Friday, November 30, 2018

Sharing




Shanna and I were talking the other day about
all the lives Big Mary has touched.
We commented that we shared her with a lot of people.
And we both sat on that a moment.
Then said, each in our own way,
we never felt like we were sharing her.
We never felt that we didn't have her all to ourselves.


I think that speaks volumes that I can't put words to.

Thursday, November 29, 2018

Humble


That word about sums up this whole experience.

I am humbled by the prayers lifted up for my aunt.

I am humbled by the time taken out of busy schedules 
to come by and visit, not knowing what they may face.

I am humbled by medical professionals who sit and 
and listen and explain and teach.

I am humbled by words of encouragement.

I am humbled at the sight of sister caring for sister.
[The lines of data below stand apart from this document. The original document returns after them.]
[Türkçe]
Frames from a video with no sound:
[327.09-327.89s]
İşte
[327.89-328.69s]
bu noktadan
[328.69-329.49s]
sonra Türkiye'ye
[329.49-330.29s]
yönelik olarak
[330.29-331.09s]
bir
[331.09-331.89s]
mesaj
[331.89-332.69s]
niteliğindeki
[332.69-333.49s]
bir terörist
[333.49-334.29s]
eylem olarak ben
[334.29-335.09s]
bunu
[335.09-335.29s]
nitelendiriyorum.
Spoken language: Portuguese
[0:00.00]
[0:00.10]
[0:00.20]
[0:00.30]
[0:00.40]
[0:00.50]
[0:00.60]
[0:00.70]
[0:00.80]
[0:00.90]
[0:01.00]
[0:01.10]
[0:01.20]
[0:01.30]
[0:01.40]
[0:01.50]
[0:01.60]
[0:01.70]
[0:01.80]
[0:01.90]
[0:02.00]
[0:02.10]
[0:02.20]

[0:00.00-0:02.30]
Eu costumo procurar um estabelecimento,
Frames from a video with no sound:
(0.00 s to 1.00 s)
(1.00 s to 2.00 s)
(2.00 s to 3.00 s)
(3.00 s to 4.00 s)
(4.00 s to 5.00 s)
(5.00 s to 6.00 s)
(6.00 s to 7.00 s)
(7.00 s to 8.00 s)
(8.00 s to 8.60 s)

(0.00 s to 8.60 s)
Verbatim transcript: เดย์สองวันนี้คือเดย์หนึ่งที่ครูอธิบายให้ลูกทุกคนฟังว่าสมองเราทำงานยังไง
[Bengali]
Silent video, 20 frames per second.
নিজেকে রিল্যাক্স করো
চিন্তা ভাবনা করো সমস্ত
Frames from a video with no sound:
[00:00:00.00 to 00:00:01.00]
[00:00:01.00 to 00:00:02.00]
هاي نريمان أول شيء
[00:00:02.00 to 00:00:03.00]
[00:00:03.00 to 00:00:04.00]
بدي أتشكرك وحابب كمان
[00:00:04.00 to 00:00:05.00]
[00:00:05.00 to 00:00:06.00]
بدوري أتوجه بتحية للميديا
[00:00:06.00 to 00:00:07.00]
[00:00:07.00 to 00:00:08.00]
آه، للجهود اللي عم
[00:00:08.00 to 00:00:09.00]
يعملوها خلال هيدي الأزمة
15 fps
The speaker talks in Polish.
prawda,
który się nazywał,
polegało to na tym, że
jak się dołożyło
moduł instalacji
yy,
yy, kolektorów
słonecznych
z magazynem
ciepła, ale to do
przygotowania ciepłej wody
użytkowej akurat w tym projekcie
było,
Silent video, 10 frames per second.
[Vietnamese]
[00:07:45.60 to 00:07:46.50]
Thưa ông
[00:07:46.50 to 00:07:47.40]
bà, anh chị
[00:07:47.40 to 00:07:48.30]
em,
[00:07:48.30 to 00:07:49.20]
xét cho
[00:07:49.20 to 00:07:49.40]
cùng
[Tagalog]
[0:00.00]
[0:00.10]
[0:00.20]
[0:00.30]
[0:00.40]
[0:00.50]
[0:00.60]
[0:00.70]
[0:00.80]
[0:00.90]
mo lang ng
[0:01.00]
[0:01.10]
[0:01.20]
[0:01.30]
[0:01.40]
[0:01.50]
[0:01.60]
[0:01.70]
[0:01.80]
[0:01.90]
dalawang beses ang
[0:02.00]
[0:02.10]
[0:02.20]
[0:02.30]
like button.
I am humbled by my 6 year old grand daughter who will bound into
what might be a scary room to other children, but to Maddie, 
she just sees the MeMe who has loved her all her life. 


I am humbled to have the privilege to 
walk with my aunt as she goes home.

Wednesday, November 28, 2018

It's a Journey


I think I want to document some of Big's journey home.
This has been such a roller coaster for Mom, Gaye and me.
Our whole family, actually, 
but the three of us have boots on the ground.

Big hasn't been well for years, really, and we have thought
we were headed for this road more than once.
I think we still give her a little side-eye
cause you can never count this one out.

You wouldn't have guessed that this sweet little old lady 
had such a prize fighter hidden down in there.
Well, except for the few of us who could tell 
you she liked her martinis and could 
swear like a truck driver when pushed to her limit.

Big is in and out of it but I can still get an
"I love you too"
out of her and I am treasuring
each and every one of them.

We are muddling our way through changing her drawers.
(there is just no dignity in calling them diapers 
at this stage in my humble opinion)
Trust me, we know and Big knows, we 
ain't professionals here!
Each time I get through rockin' and rollin' 
her from side to side trying to 
tug out the old and slip in the new, 
I say to her, "whew! We did it!"
And, she chuckles at me.

I told mom and Gaye, we can get through this if 
we can just keep laughing.
Isn't it God's mercy that He is allowing 
Big to show us the way and keep us smiling?